Durante la guerra, la isla había estado en poder de los alemanes quienes en tiempo récord, habían construido en secreto un gigantesco complejo de investigación. Solamente unos pocos entendidos en la historia oculta de la gran guerra, conocían el echo de que la isla había sido utilizada para el aprovisionamiento de la temible flota de submarinos alemanes en el Atlántico y de esos pocos entendidos, eran aún menos y desde luego todos ellos militares de alto rango, los que sabían que aquel era el lugar dónde los ingenieros del Tercer Reich habían realizado los mayores avances aeronáuticos del siglo XX.
Afortunadamente la isla fue tomada por los aliados antes de que la aviación alemana se beneficiara de estas investigaciones ya que de no haber sido así, la guerra habría tomado un rumbo totalmente diferente y posiblemente se hubiera acabado decantando a favor de alemania.
Pero afortunadamente no sucedió así y tras el fin de la guerra, la isla fue ocupada por cientos de científicos aliados, quienes tras largos años de investigar en secreto los avances tecnológicos que los alemanes se dejaron tras su huida, se la devolvieron a su dueño originario, un barón alemán que tras la guerra se había quedado en la ruina.
Beaumont recordaba que su padre se la había comprado al barón junto con varias propiedades que éste poseía dispersas por europa y áfrica y que aún después de adquirirla había tardado varios meses en visitarla por primera vez, pero en cuanto lo hizo, se sintió inmediatamente atraído por la enigmática historia de la isla y por su remota ubicación, así que decidió edificar en el centro de la isla una gran mansión de estilo Victoriano en la que podría descansar con su familia y al mismo tiempo atender más de cerca los negocios que estaba poniendo en marcha en la costa oeste africana.
Así fue hasta que durante una de esas estancias, un violento ciclón destruyó casi todas las edificaciones que se hallaban sobre la superficie de la isla y causo graves daños en la estructura de la mansión.

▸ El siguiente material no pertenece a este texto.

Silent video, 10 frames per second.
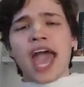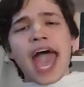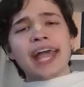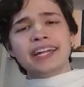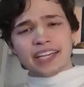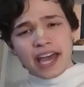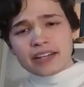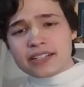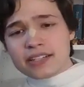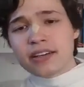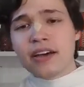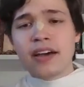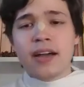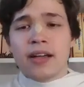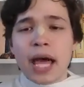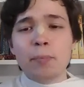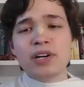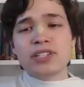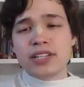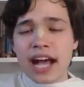And yet, that
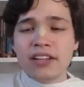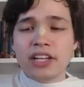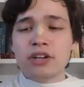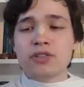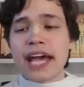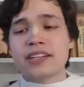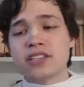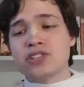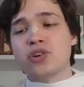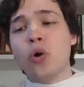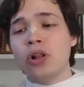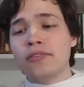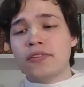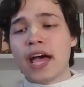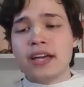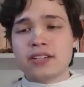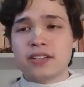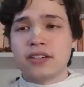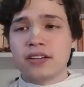personality has access to all of that.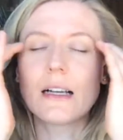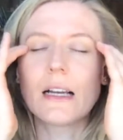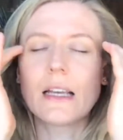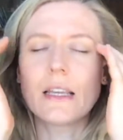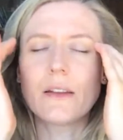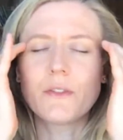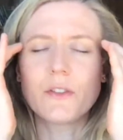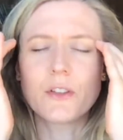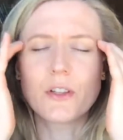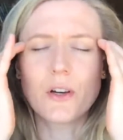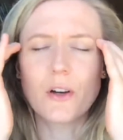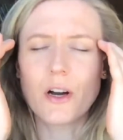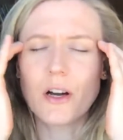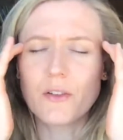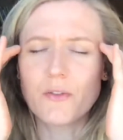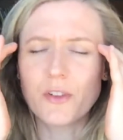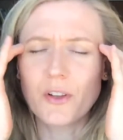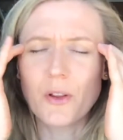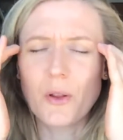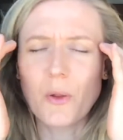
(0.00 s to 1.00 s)
even though I
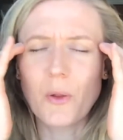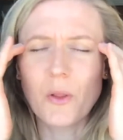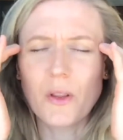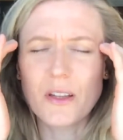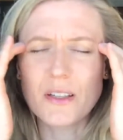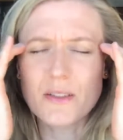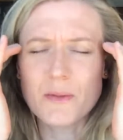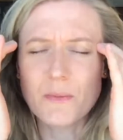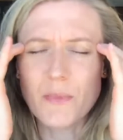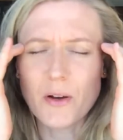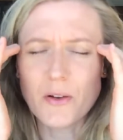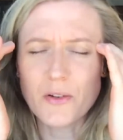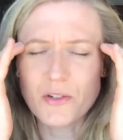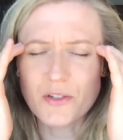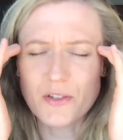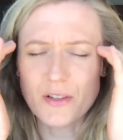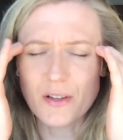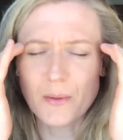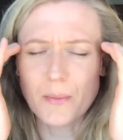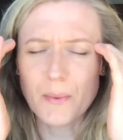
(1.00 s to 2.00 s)
feel all this
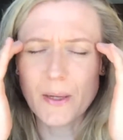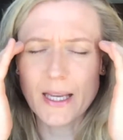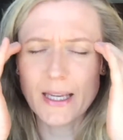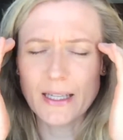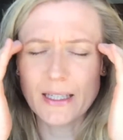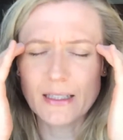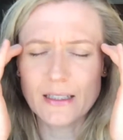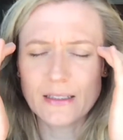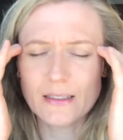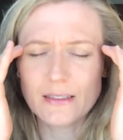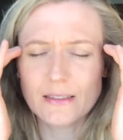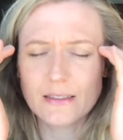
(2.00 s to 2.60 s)
emotional pain,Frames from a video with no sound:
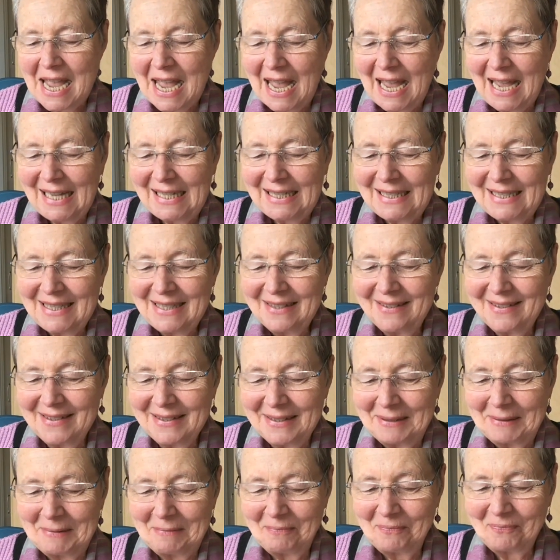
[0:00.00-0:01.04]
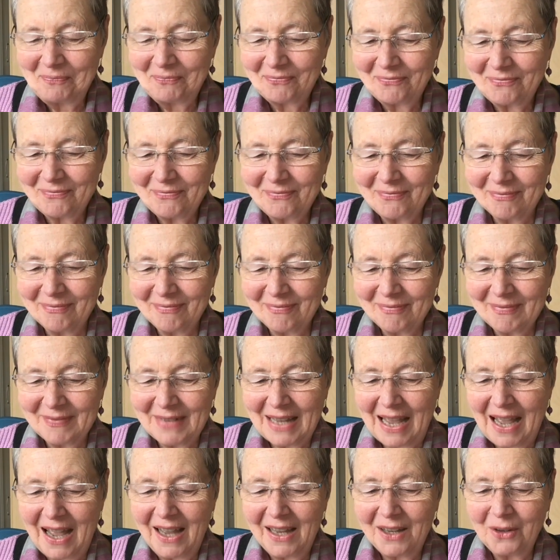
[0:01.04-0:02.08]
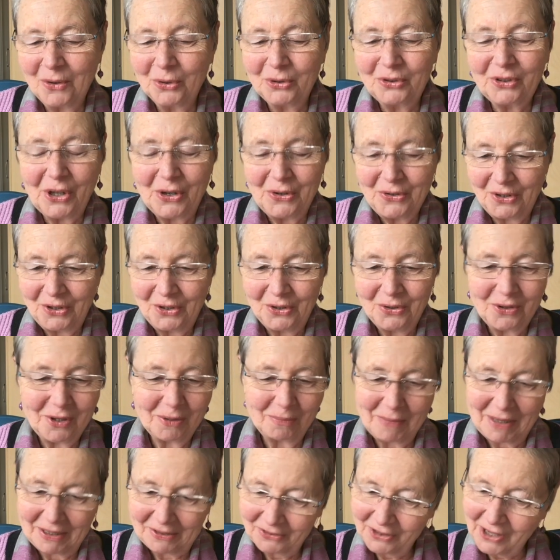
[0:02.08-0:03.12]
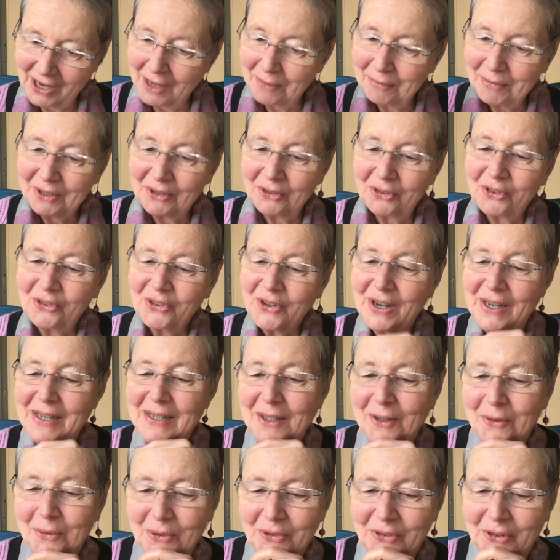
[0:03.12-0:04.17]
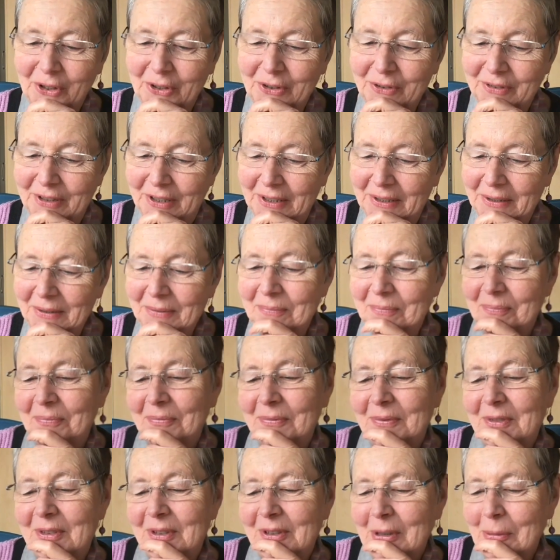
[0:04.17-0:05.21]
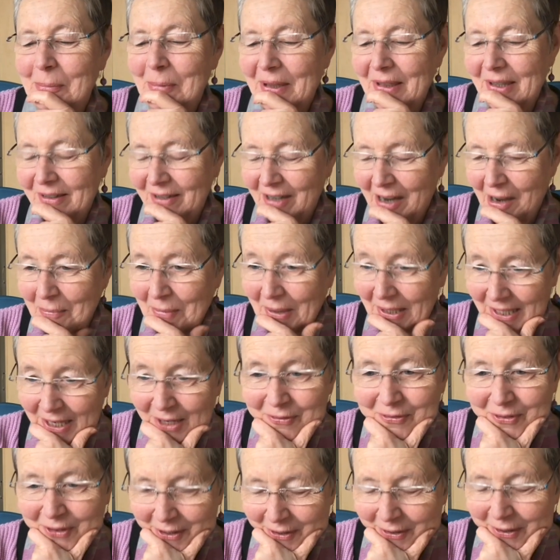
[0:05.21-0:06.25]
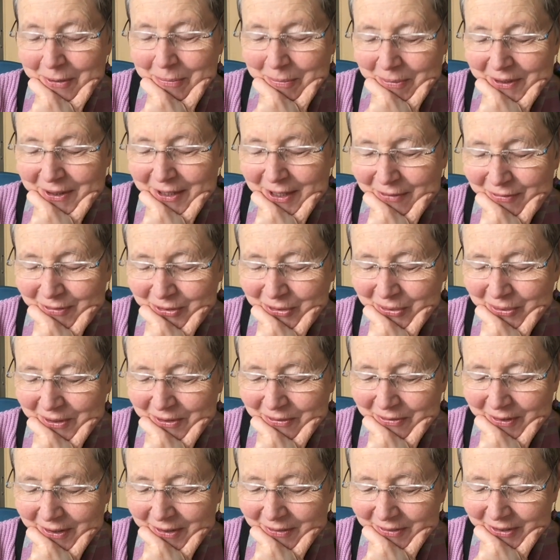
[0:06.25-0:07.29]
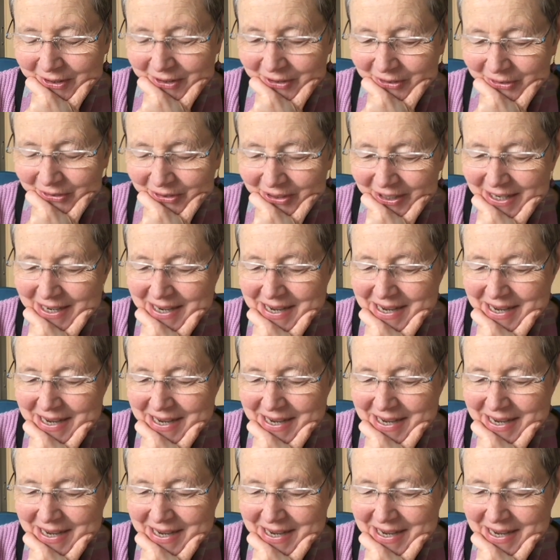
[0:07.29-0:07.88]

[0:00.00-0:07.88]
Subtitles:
And I also knew that my time in Australia was over. So by the time I left there, I'd been there for 25 years.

Afortunadamente todos pudieron salvar la vida refugiándose en los subterráneos de las antiguas instalaciones militares alemanas, pero a su padre no le gustó la idea de deberle la vida a los nazis, por lo que decidió sustituir el impredecible y violento clima de la isla por el más benigno de la costa Marsellesa, con lo que su familia se trasladó nuevamente a la ahora nuevamente tranquila europa, pero sin embargo, unos pocos años más tarde ya había reconstruido la mansión en la que nuevamente pasaba largas temporadas alejado del continente y de su esposa e hija, algo que solían reprocharle sus familiares y a lo que él siempre respondía aduciendo un único motivo, que desde allí podía tener controladas sus cercanas minas de áfrica sin exponer a su familia al peligro de los violentos temporales, algo que no era del todo correcto puesto que constantemente estaba acompañado primero por su hijo y más adelante por él y por la joven esposa de éste.
Tras un par de minutos de trayecto, el coche se detuvo frente a un imponente edificio de hormigón gris con sus tres plantas cruzadas por largos y estrechos ventanales de gruesos cristales oscurecidos. Beaumont salió del vehículo mientras el chófer le sostenía la puerta al tiempo un miembro de la seguridad privada de la isla le protegía de la lluvia con un enorme paraguas negro y le acompañaba hasta alcanzar la entrada del edificio. En cuanto se acercaron a las puertas de cristal, estas se abrieron deslizándose hacia ambos lados y dando paso a un amplio vestíbulo lujosamente decorado y en el que le aguardaba Gerard, su secretario personal y hombre de confianza en la isla, quién, tras hacer un sutil gesto a una de las chicas de la recepción para que ésta recogiera el abrigo de su jefe, extendió la mano para saludarle.
—Buenas tardes monsieur Beaumont. Espero que haya tenido usted un buen vuelo — .
—Por dios Gerard, echa un vistazo al tiempo que hace ahí afuera y piensa un poco. ¿Cómo te crees que ha podido ser el vuelo?—.
—Por el tono de su voz me imagino que malo monsieur—.
—Pues claro que ha sido malo, pero pasemos ahora a lo importante. ¿Han llegado los ingenieros?—.
—Sí monsieur, tal y como usted ordenó, el equipo de ingenieros del proyecto le aguarda en la sala de reuniones—.